TASK BRIEF: Find the line containing "[00:00:00.00 to 00:00:01.00]", then print it and each following line through the end of the records, exactly and with nothing added; leave out any pictures.
======
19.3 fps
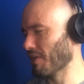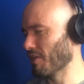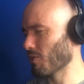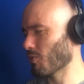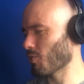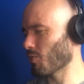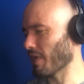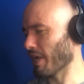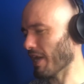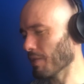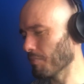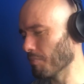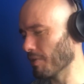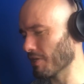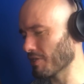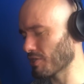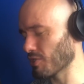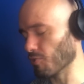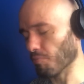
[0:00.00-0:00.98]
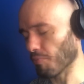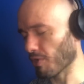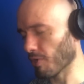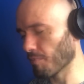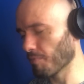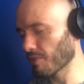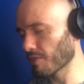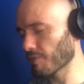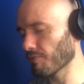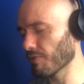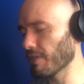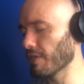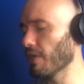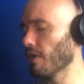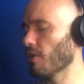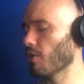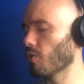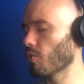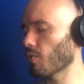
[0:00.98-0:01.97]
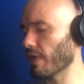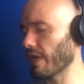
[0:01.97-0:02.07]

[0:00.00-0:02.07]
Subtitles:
or headbutts you purposefully or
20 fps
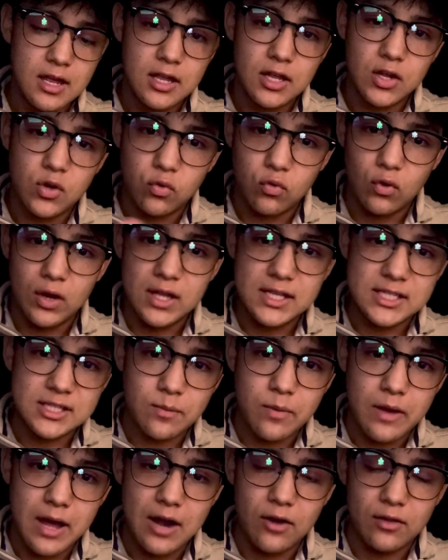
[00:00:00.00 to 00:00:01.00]
creates the
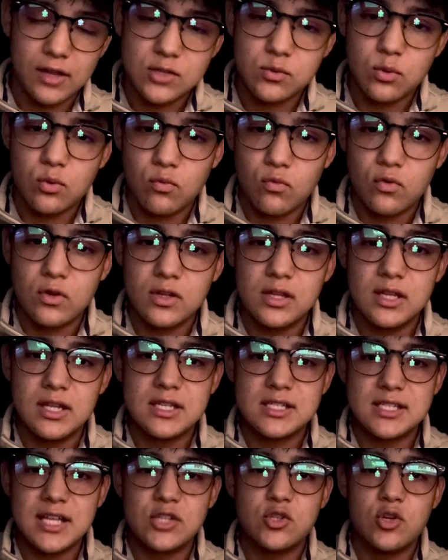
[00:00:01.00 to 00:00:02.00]
pattern. That's what really
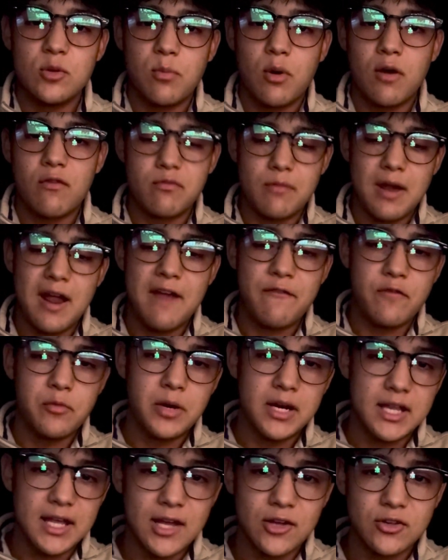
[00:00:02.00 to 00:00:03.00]
sets you apart from
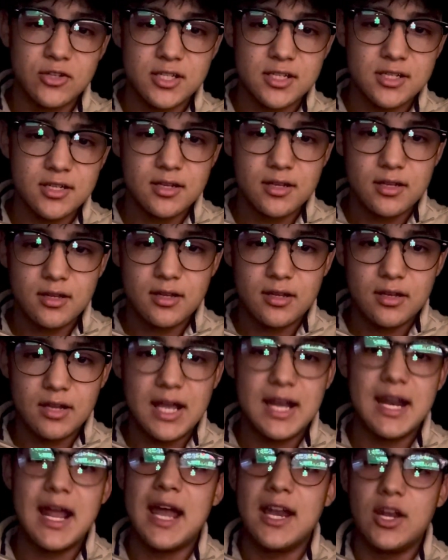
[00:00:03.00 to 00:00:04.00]
everybody else
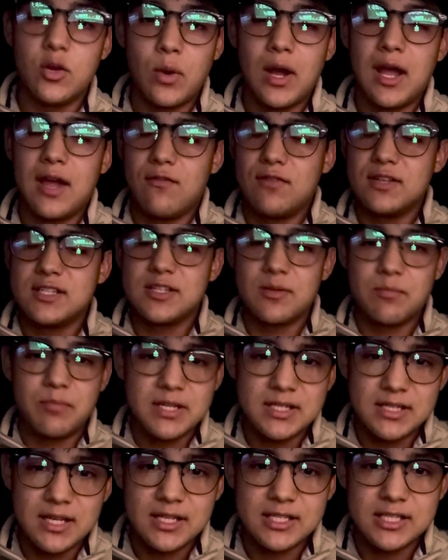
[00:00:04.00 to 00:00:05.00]
in any way. If it's a
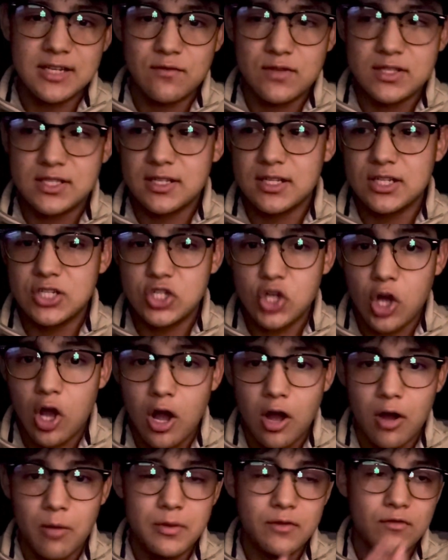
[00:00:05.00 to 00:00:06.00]
business, if it's a
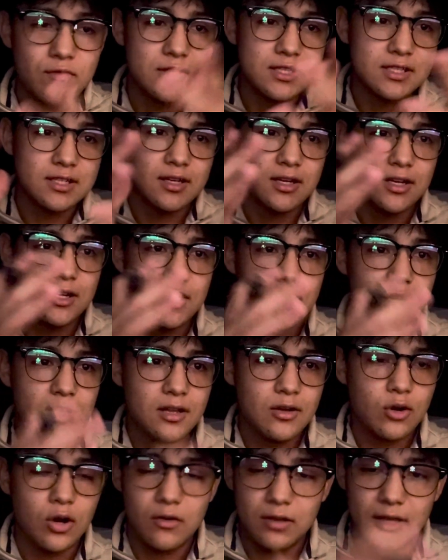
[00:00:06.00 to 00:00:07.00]
job, if it's a
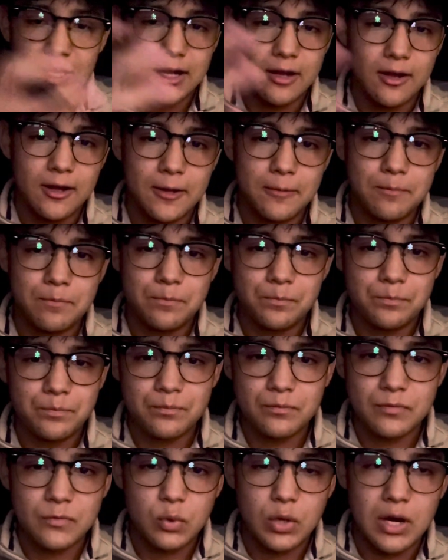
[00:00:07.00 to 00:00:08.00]

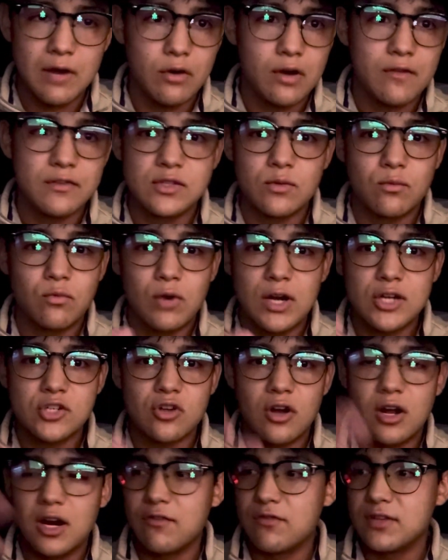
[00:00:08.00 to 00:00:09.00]
whatever, if it's a
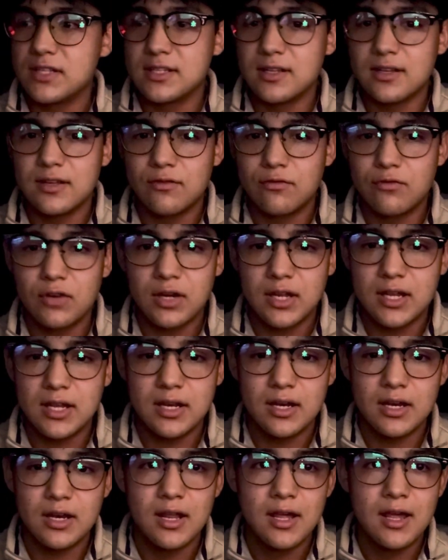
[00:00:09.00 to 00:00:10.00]
restaurant, if it's a
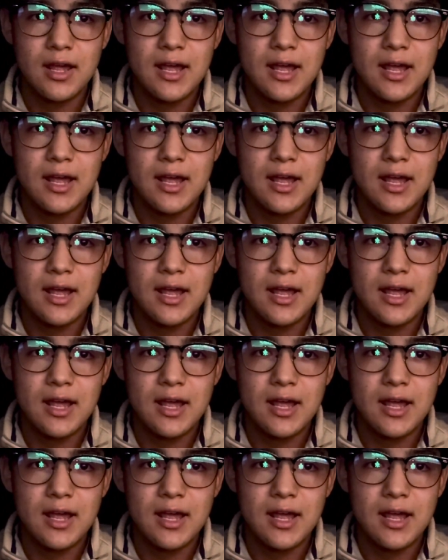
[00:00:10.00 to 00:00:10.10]
freaking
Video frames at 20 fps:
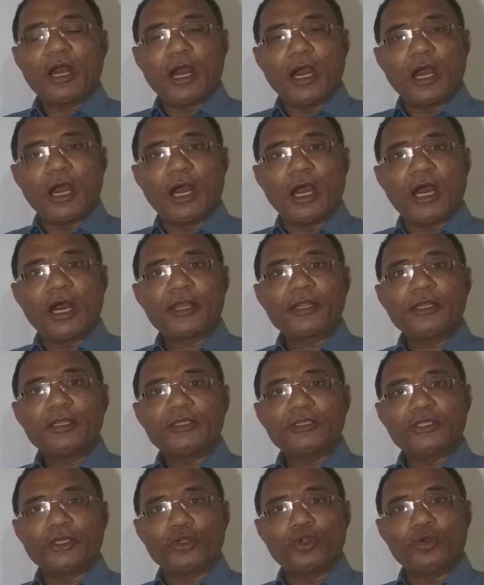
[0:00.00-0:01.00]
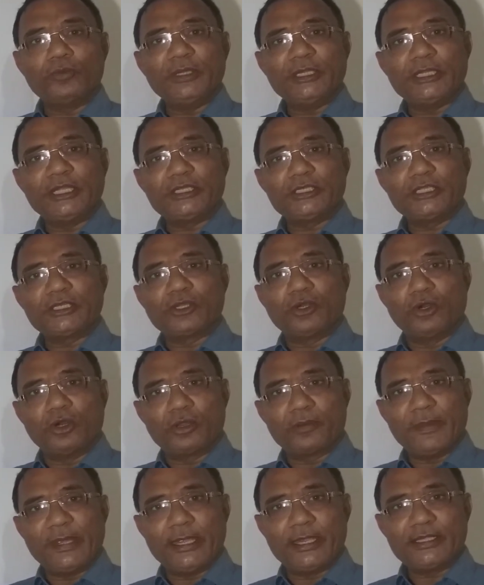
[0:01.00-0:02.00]
are the nominated
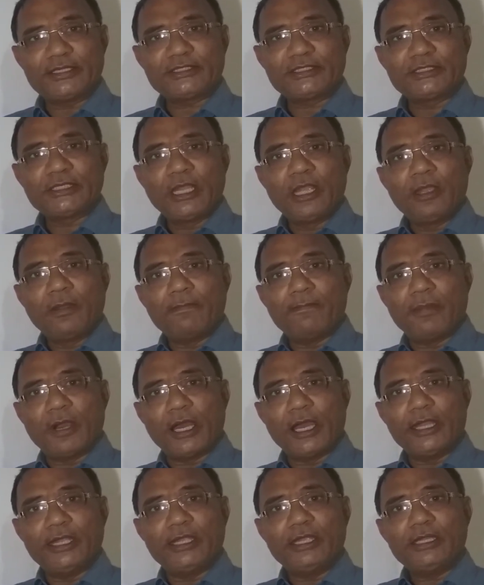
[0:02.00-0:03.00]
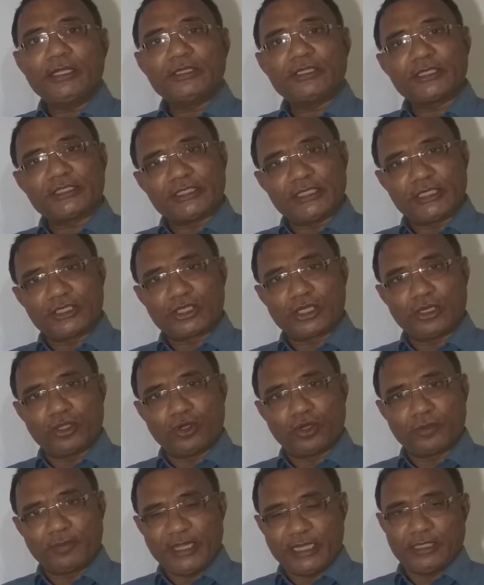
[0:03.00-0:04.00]
governments by the central
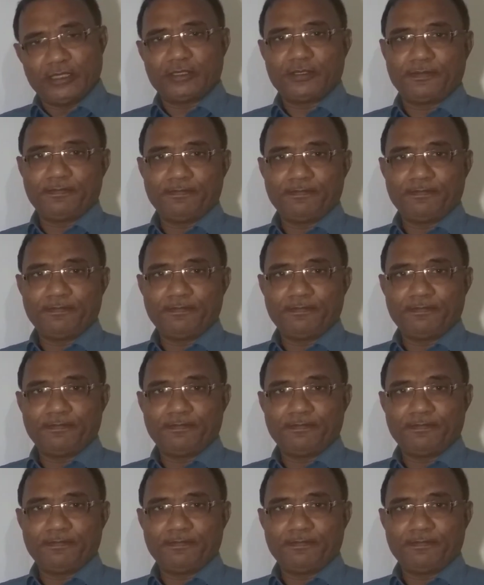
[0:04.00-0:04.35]
government.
======
SOLUTION TO THIS PROBLEM:
[00:00:00.00 to 00:00:01.00]
creates the
[00:00:01.00 to 00:00:02.00]
pattern. That's what really
[00:00:02.00 to 00:00:03.00]
sets you apart from
[00:00:03.00 to 00:00:04.00]
everybody else
[00:00:04.00 to 00:00:05.00]
in any way. If it's a
[00:00:05.00 to 00:00:06.00]
business, if it's a
[00:00:06.00 to 00:00:07.00]
job, if it's a
[00:00:07.00 to 00:00:08.00]

[00:00:08.00 to 00:00:09.00]
whatever, if it's a
[00:00:09.00 to 00:00:10.00]
restaurant, if it's a
[00:00:10.00 to 00:00:10.10]
freaking
Video frames at 20 fps:
[0:00.00-0:01.00]
[0:01.00-0:02.00]
are the nominated
[0:02.00-0:03.00]
[0:03.00-0:04.00]
governments by the central
[0:04.00-0:04.35]
government.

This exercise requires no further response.